Raw butter—especially from grass-fed cows—is a far superior source of nutrients, including vitamins A, D, and E, according to LeVan and other raw dairy proponents. Pasteurization, a process of heating milk to destroy microbes and extend shelf life, they say, kills not only bad bacteria but also good bacteria and enzymes that facilitate various functions of the human body including digestion, absorbing some essential vitamins, and boosting the immune system.

Another health benefit of milk products from Sustainable Settings and others that focus on raw and grass-fed dairy is the A2 beta-casein protein, which is a matter of genetics. Breeds that have a higher chance of producing A1 proteins, like Holsteins, are favored by the mass-market dairy industry because they produce more milk. Cows with an A2 propensity, like Guernseys and Jerseys, may produce less milk, but it’s higher quality.

“A2 genetics is highly beneficial to us, as it cleans our pipes and builds our bones,” says LeVan, adding that A1 milk does the opposite. It is also suggested that A2 milk helps digestion, and that populations who drink it have lower rates of cardiovascular disease and diabetes.

LeVan even tells of naturopath doctors in England prescribing pure raw butter to help people with vitamin D and K immune deficiencies. He jokes that since he himself began consuming raw milk products after starting the dairy at Sustainable Setting, “I only age nine months of the year.”

The FDA and much of the modern medical industry focus only on the risks of raw dairy products, and it’s true that you can get sick from harmful bacteria that’s more likely to be found in unpasteurized milk. The health information website Healthline cites a statistic that 82 percent of all dairy-related illness outbreaks were from raw milk. It’s for these reasons that 20 states ban consumption of raw milk; in Colorado you can only get it by buying a share in a herd, like at Sustainable Settings. Raw-butter advocates claim that pathogens are much less likely to develop in butter, which is not liquid, than in milk.

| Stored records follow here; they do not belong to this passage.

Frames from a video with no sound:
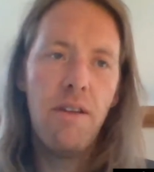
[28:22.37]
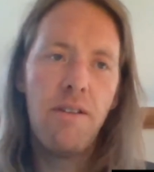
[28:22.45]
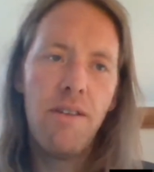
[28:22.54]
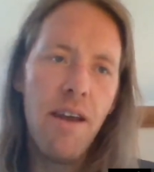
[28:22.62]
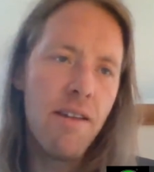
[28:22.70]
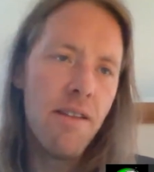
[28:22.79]

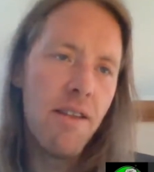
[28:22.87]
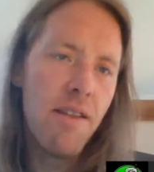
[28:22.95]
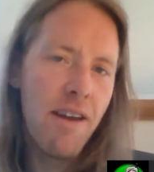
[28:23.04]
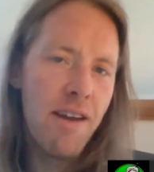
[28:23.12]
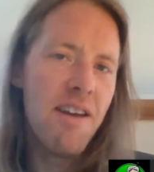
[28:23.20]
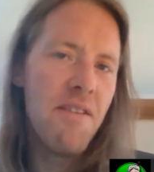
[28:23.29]
saying that they
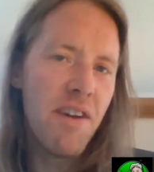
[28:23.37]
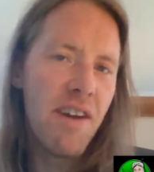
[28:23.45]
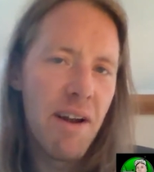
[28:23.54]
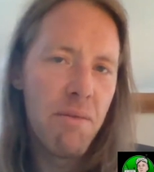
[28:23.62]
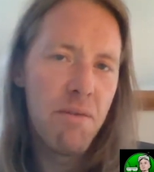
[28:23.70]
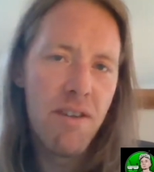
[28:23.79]
can even get
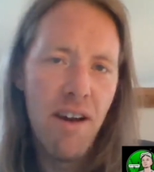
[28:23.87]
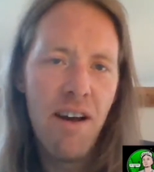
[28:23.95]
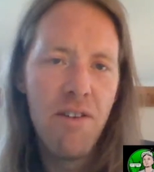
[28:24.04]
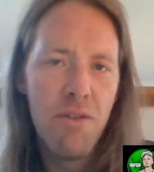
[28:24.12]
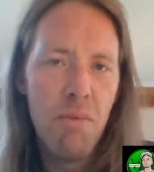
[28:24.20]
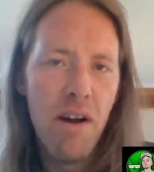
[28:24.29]
up to
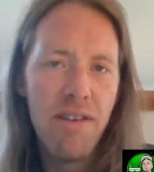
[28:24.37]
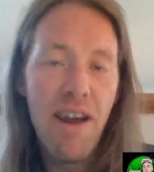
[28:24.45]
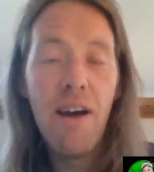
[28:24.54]
100 miles an hour.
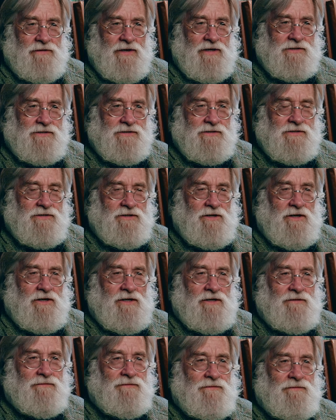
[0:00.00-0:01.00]
That's the
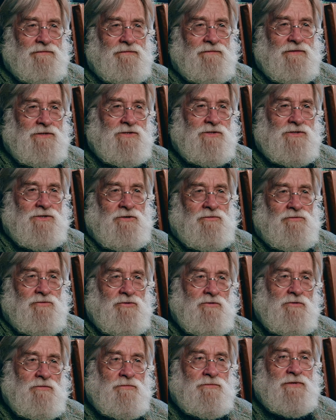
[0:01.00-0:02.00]
scarf. This is her
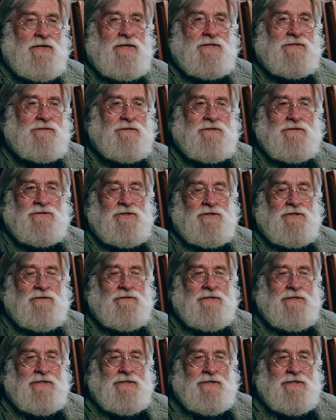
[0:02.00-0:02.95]
room. That's the you know.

But as with many natural foods, there’s little in the way of scientific studies that handily prove either position. Research is not at all robust enough into less visible preventive health measures—like consuming foods high in nutrients and beneficial bacteria—which natural food proponents say outweigh the smaller risk of getting a passing illness.

It’s important to look at this whole picture, says LeVan, who along with other raw-dairy advocates has seen plenty of evidence of its benefits.

“The family milk cow used to be a common thing, and when we lost touch with that we lost touch with many forms of nourishment,” says LeVan. “The real solution is our relationship to the soil, and getting back to real food and nutrient density. No one can make a tomato—we can only help co-create flavor, and flavor is this brilliant moment, this fragile elegance that occurs when all these elements to come together.”